| Required work |
Each record is to be copied exactly, with its pictures left behind.

| Data supplied |
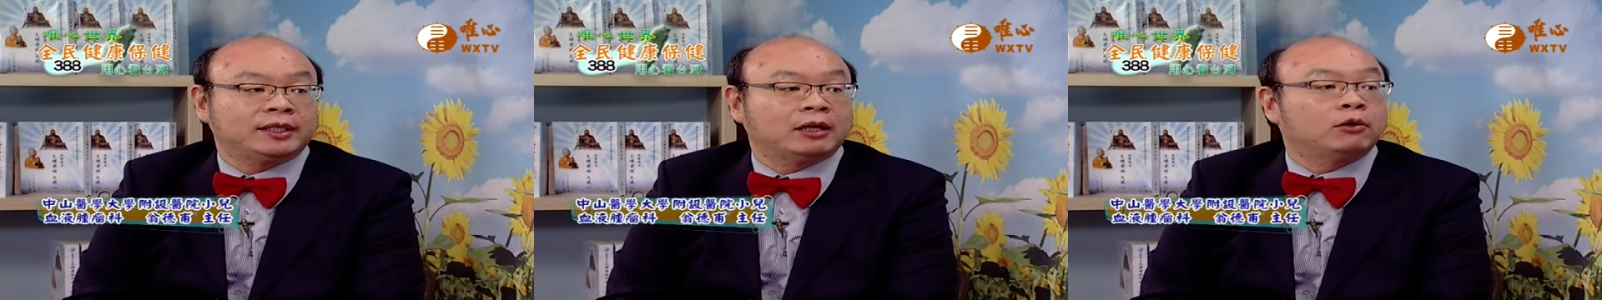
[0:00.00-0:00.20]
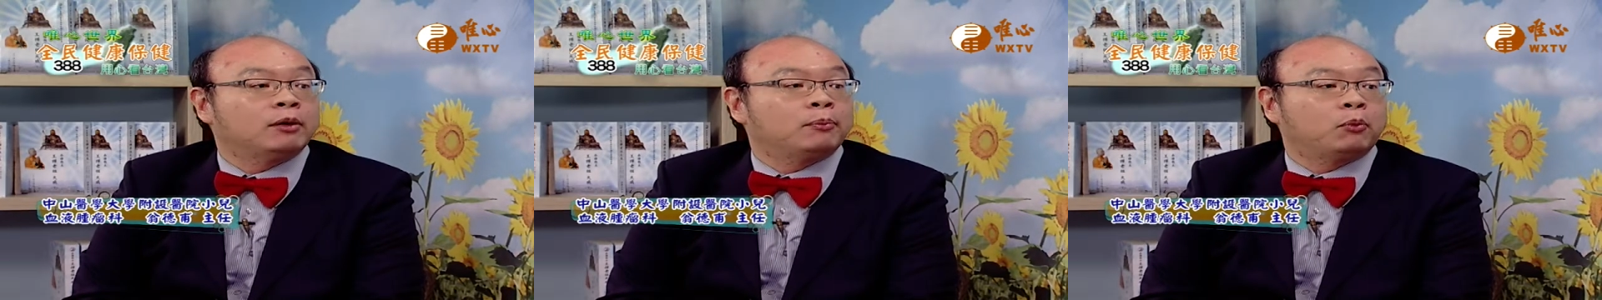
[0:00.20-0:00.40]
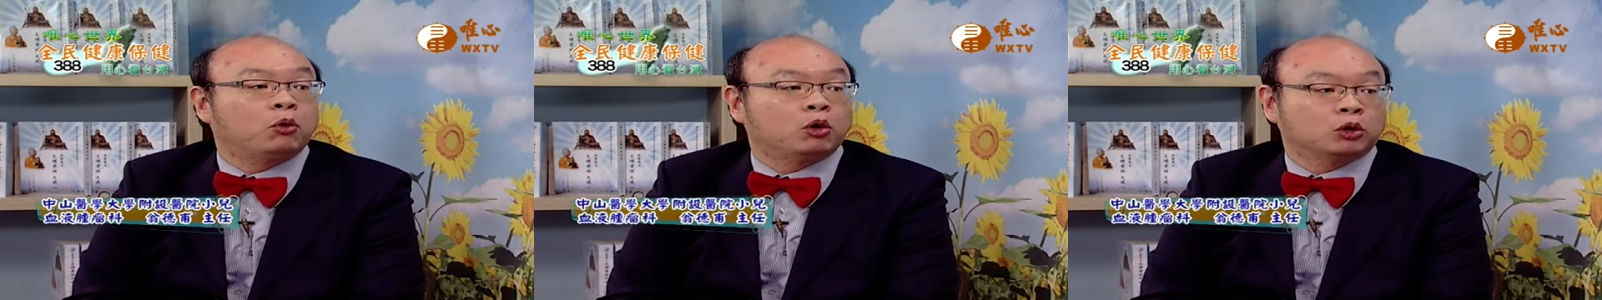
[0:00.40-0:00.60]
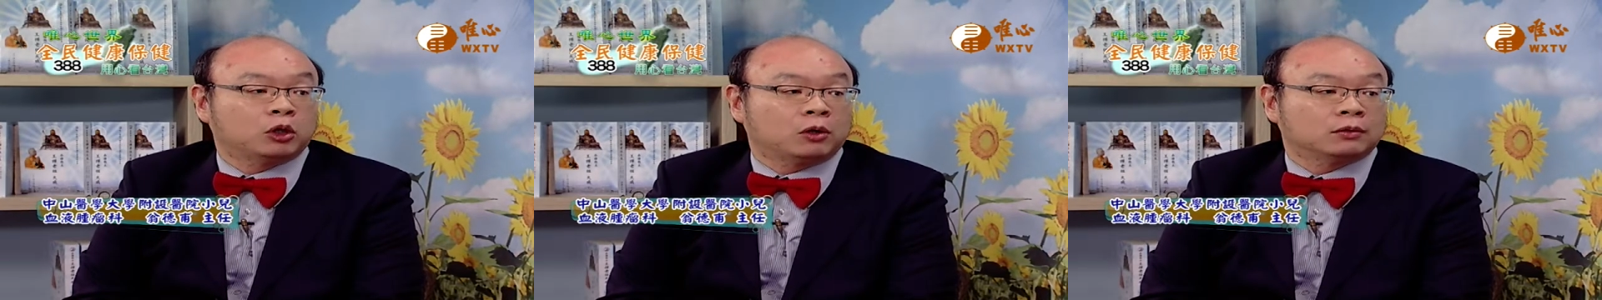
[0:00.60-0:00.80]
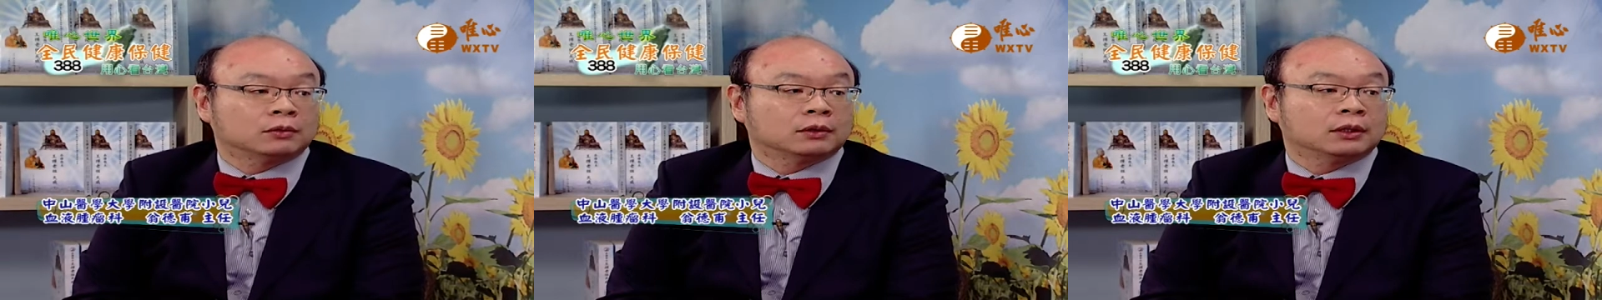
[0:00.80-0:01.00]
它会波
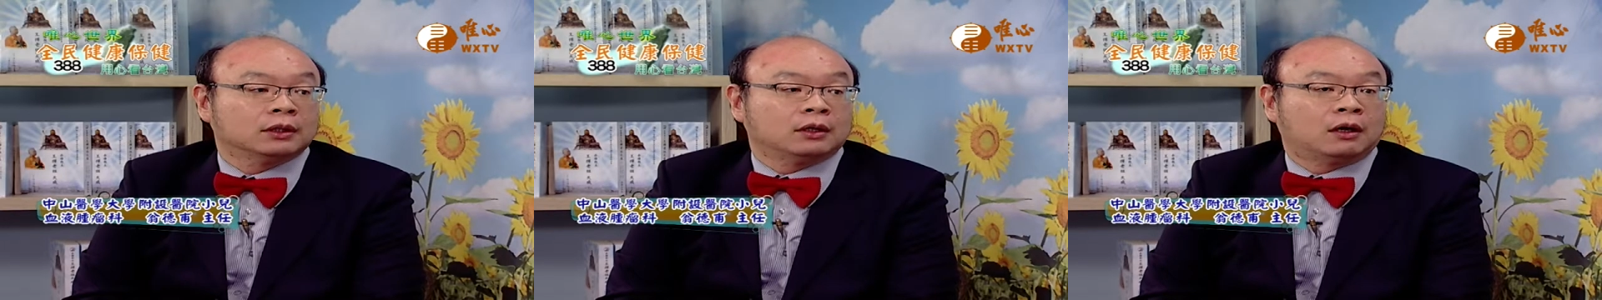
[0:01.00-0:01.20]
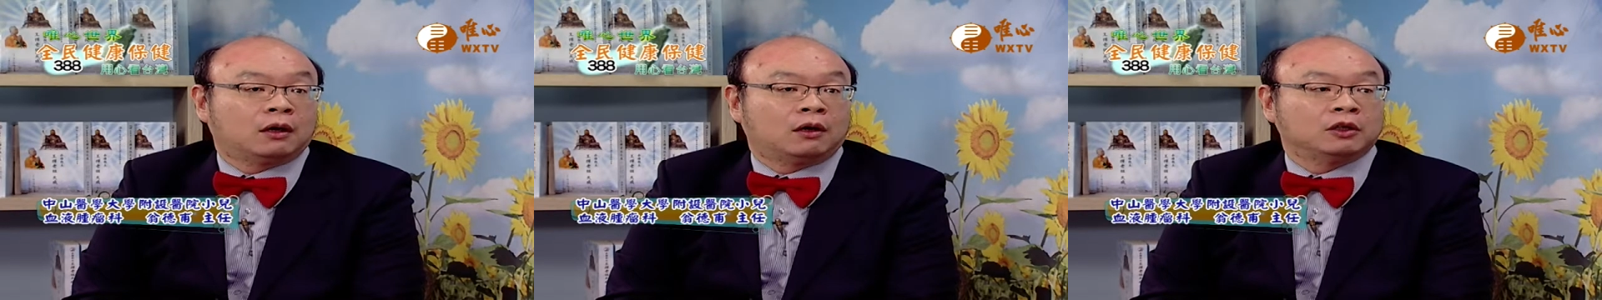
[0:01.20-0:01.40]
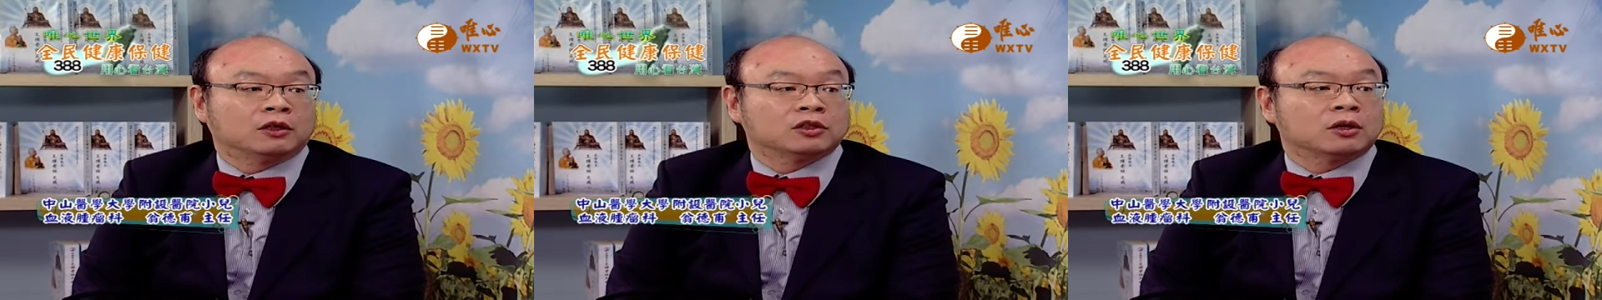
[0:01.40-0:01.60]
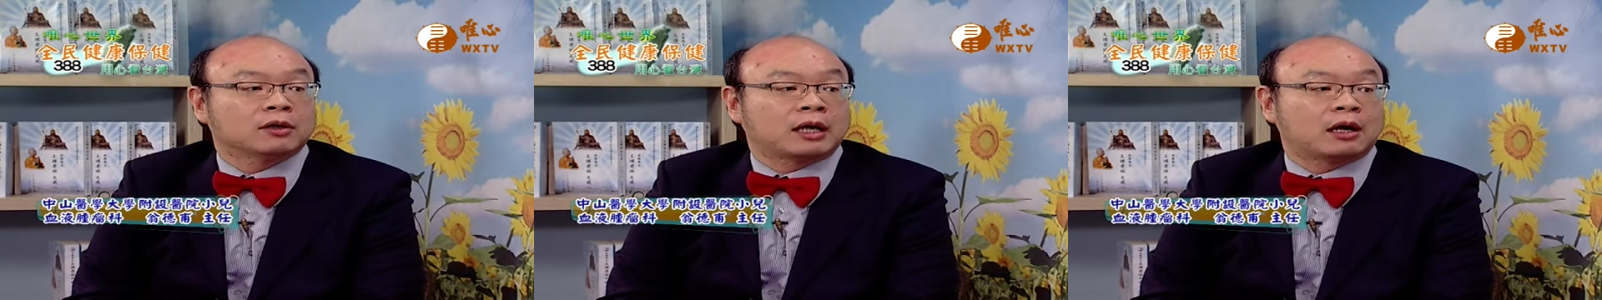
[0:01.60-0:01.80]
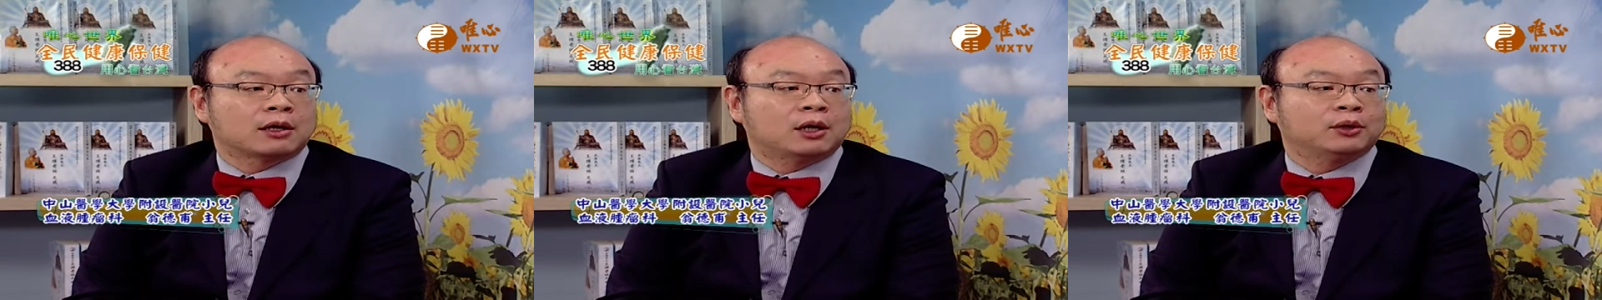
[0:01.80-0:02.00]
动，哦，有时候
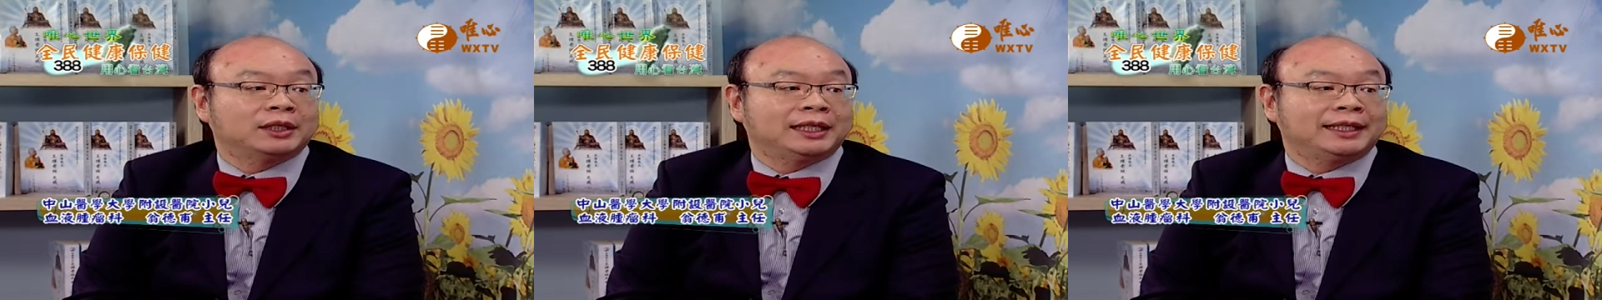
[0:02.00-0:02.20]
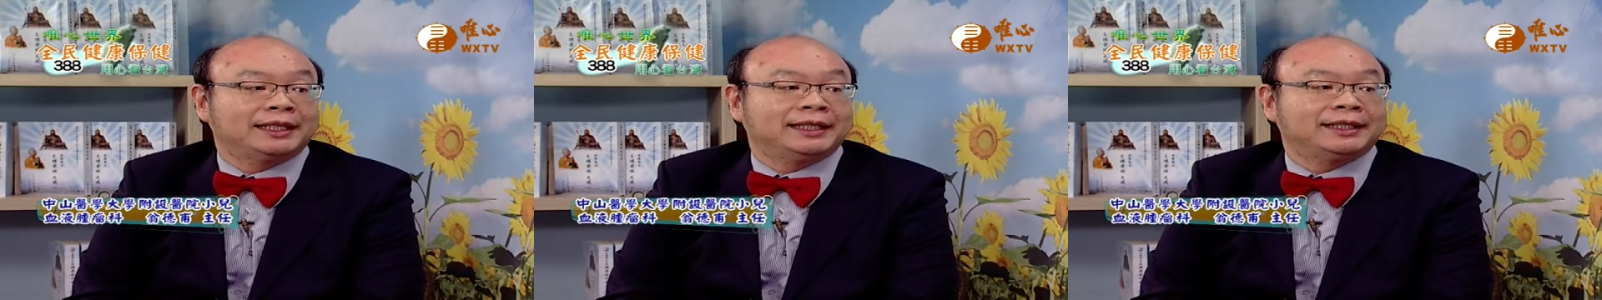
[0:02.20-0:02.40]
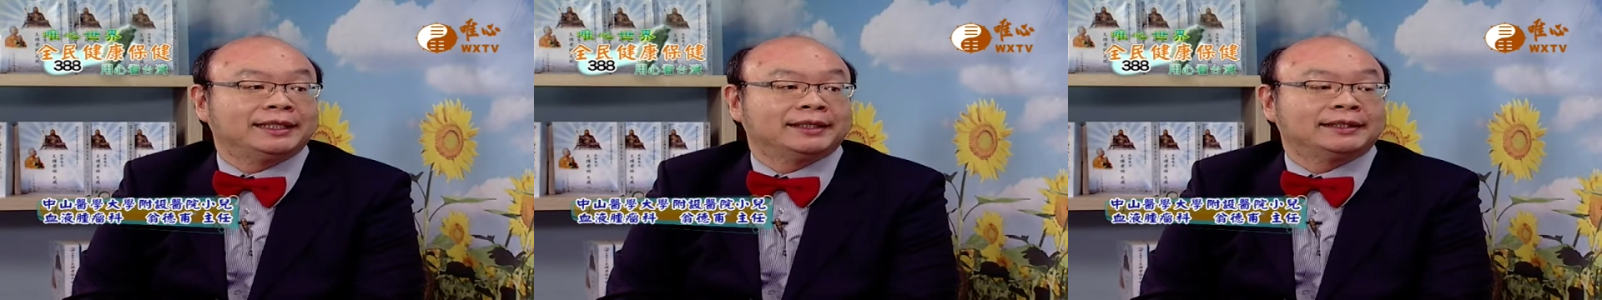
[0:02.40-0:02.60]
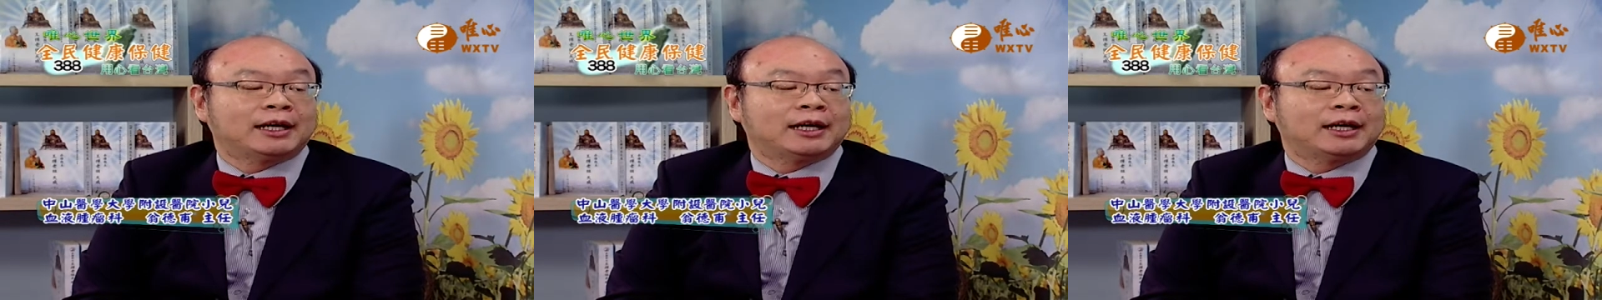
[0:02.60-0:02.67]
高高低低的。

| Completed exercise |
[0:00.00-0:00.20]
[0:00.20-0:00.40]
[0:00.40-0:00.60]
[0:00.60-0:00.80]
[0:00.80-0:01.00]
它会波
[0:01.00-0:01.20]
[0:01.20-0:01.40]
[0:01.40-0:01.60]
[0:01.60-0:01.80]
[0:01.80-0:02.00]
动，哦，有时候
[0:02.00-0:02.20]
[0:02.20-0:02.40]
[0:02.40-0:02.60]
[0:02.60-0:02.67]
高高低低的。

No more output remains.